Rasulullah SAW juga mengingatkan kita bahwa dalam diri manusia terdapat segumpal daging. Jika ia baik, maka baiklah seluruh tubuh; dan jika ia buruk, maka buruklah seluruh tubuh. Gumpalan daging itu adalah hati. Tanda orang yang bertakwa adalah hatinya yang lembut, mudah memaafkan, serta lurus dan mudah menerima kebaikan dan nasihat.
Oleh karena itu, pasca Ramadhan hendaknya tidak hanya menjadi ajang silaturahmi fisik semata, tetapi juga menjadi kesempatan untuk membersihkan hati dari segala ganjalan dan saling memaafkan dengan tulus. Lebih dari itu, mari kita jadikan Syawal sebagai titik awal untuk terus mengamalkan kebaikan-kebaikan yang telah kita latih di bulan Ramadhan.
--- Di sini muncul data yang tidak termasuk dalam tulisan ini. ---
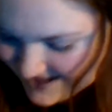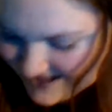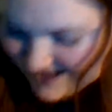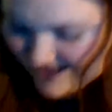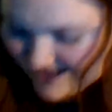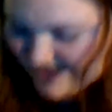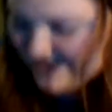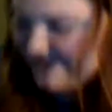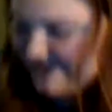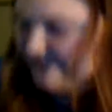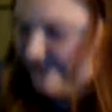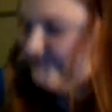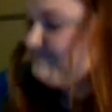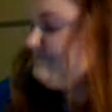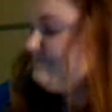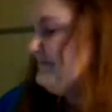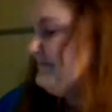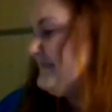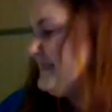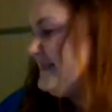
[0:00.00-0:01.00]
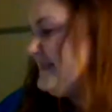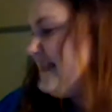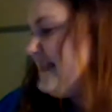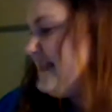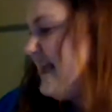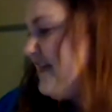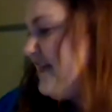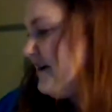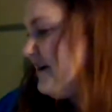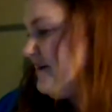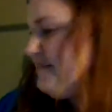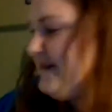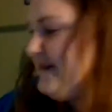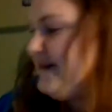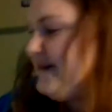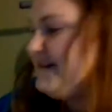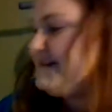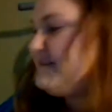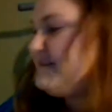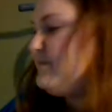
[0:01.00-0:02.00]
The other
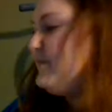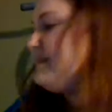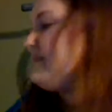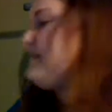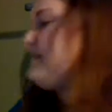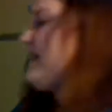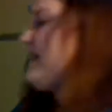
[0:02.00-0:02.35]
comparison ones we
Konsistensi dalam berinfak, menahan amarah, dan mudah memaafkan adalah sebagian dari ciri-ciri muttaqin yang hendaknya kita upayakan untuk terus melekat dalam diri kita hingga Ramadhan berikutnya tiba. Dengan demikian, insya Allah, amal ibadah kita di bulan Ramadhan akan menjadi saksi diterimanya kita di sisi Allah SWT dan mengantarkan kita menuju surga-Nya yang penuh kenikmatan.
Semoga Allah SWT senantiasa memberikan kita kekuatan untuk menjadi hamba-Nya yang muttaqin. Amin ya rabbal 'alamin.